If a more realistic, concrete case helps, consider jade, which Putnam briefly talks about in his 1975 paper. (What Putnam says about jade strikes me as right but also strikes me as exactly the opposite of what he should have said on the basis of his own theory!) Jade is not a single kind of stuff. Rather, there are two different minerals, jadeite and nephrite, that go by the name “jade” because they have a bunch of very similar macroscopic properties, even though they have very different micro-structures. We could imagine two communities—one that has only ever seen jadeite and one that has only ever seen nephrite. Now, suppose that Billy asks for some jadeite at his local market, and Suzy asks for some nephrite at her local market. And suppose that their concepts are identical. They are both thinking of a hard, waxy, precious stone with a greenish-white color. Do their words have the same meaning (for them)?

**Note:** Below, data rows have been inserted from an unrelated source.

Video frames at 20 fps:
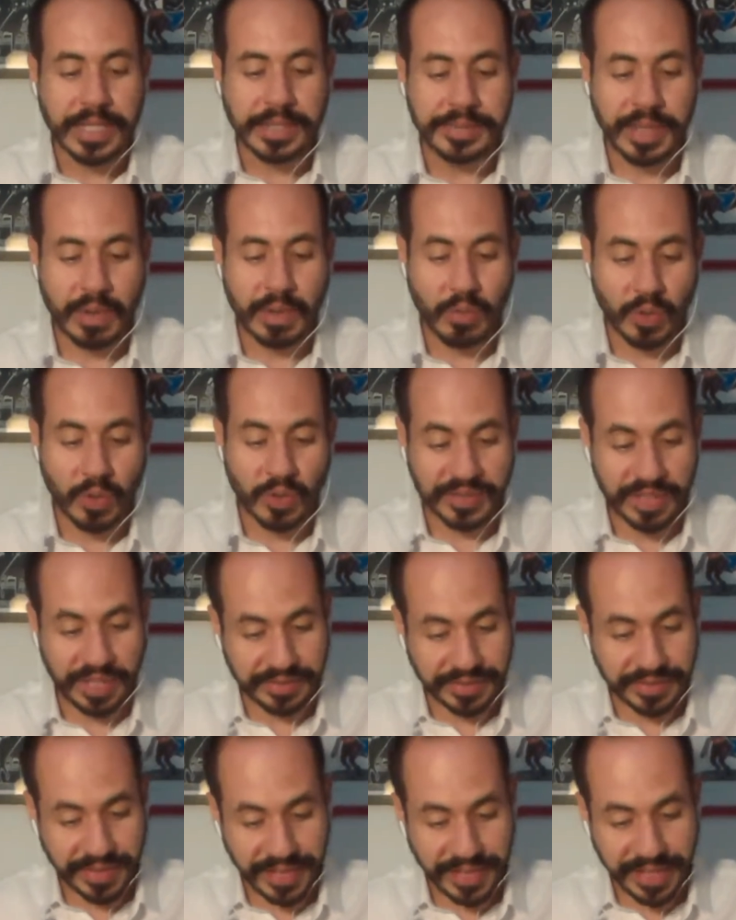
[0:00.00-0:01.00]
There was
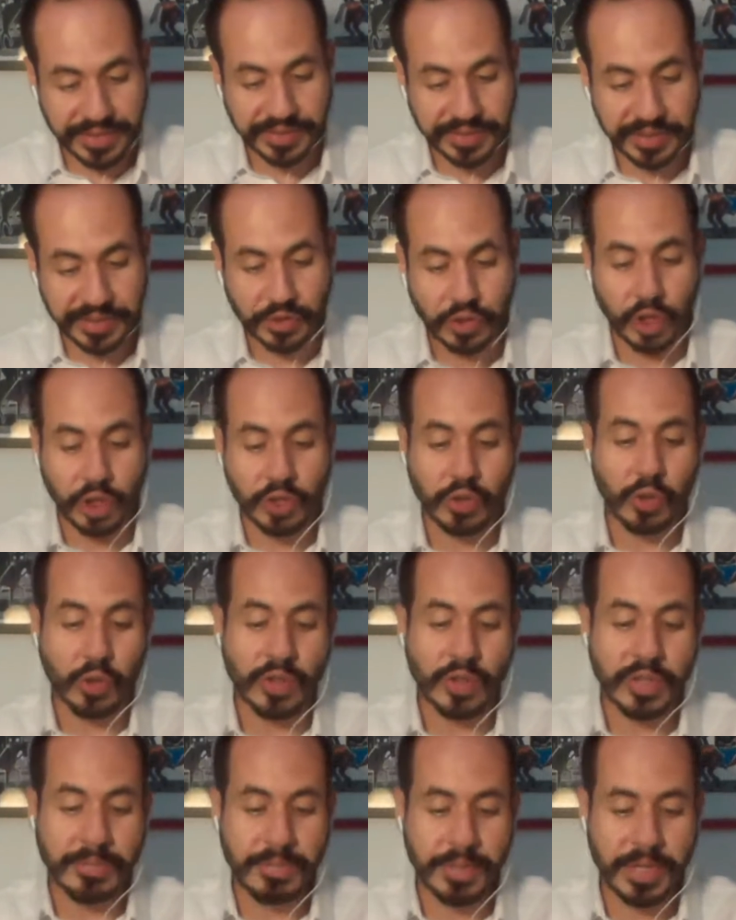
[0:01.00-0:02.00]
that case not
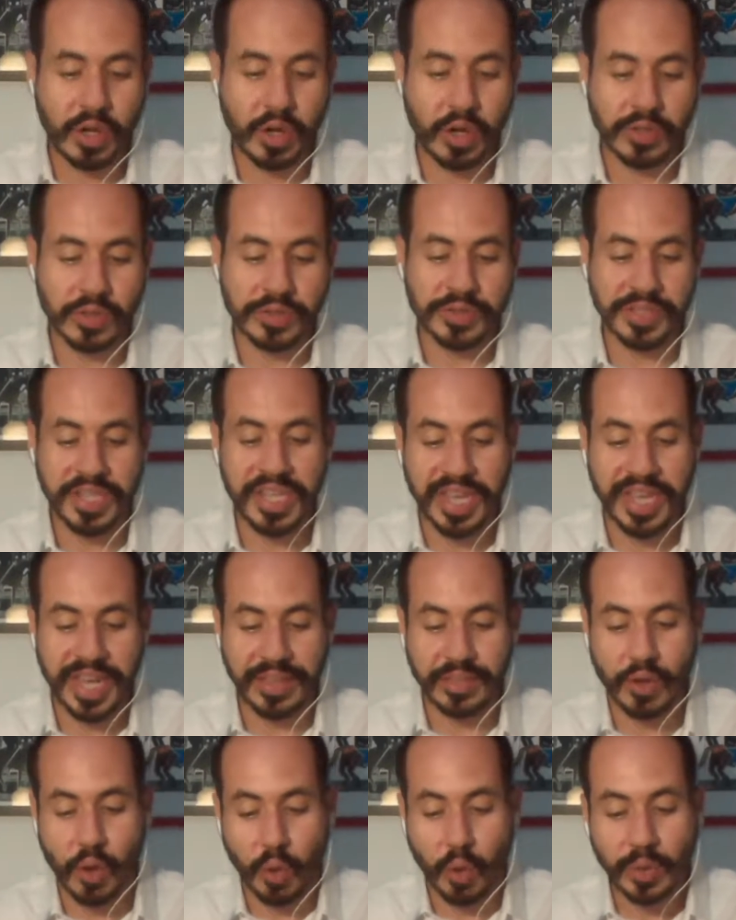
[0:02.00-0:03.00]
only because he
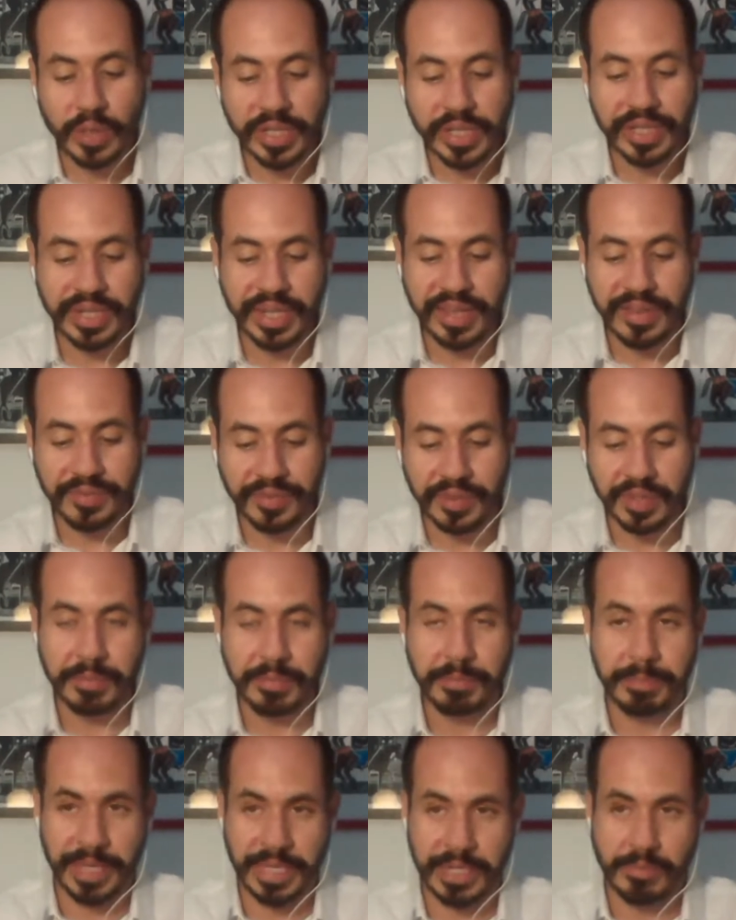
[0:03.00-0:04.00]
had only lived
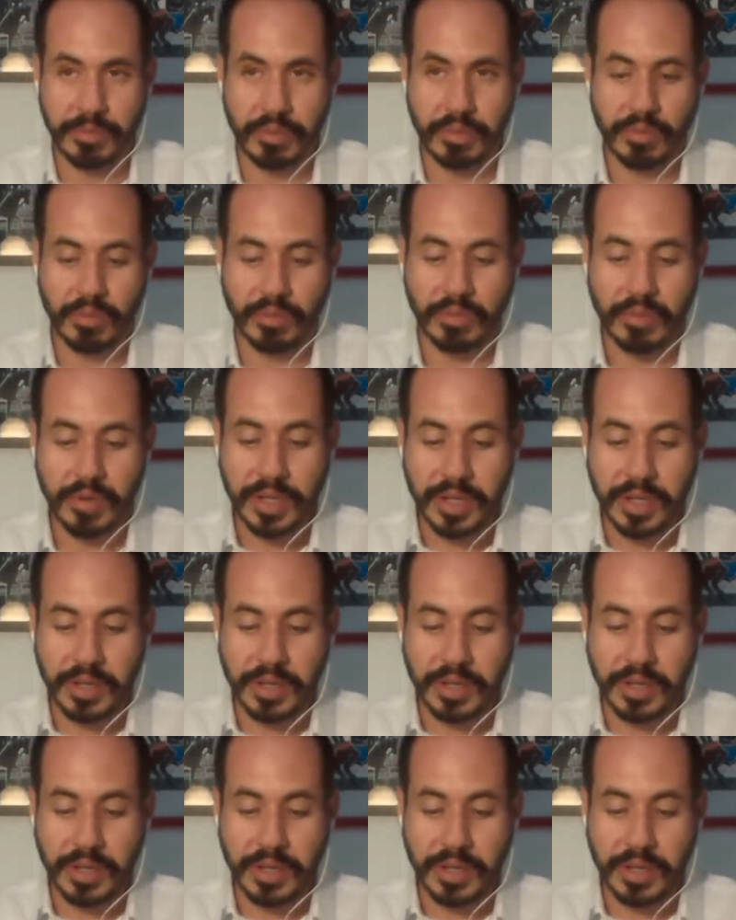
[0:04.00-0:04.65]
in Pernambuco,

According to Putnam’s theory, the answer should be NO. If Billy were to discover a piece of nephrite and say that it was jadeite, he would be wrong. Why? In part because the micro-structure of the stuff that his community baptized as “jadeite” is nothing like the micro-structure of nephrite.
Now, I will not deny that for some thought experiments, the hypothetical may be usefully resisted. The Chinese Room is one such thought experiment. And, I agree that one could refute a thought experiment by disputing its premisses. For example, by showing that if the premisses are as they must be, the conclusion or lesson of the thought experiment changes. But when that works, it is because the premisses that are being disputed make a difference for the conclusion reached. In the case of Putnam’s H2O / XYZ thought experiment, the physical facts just don’t matter.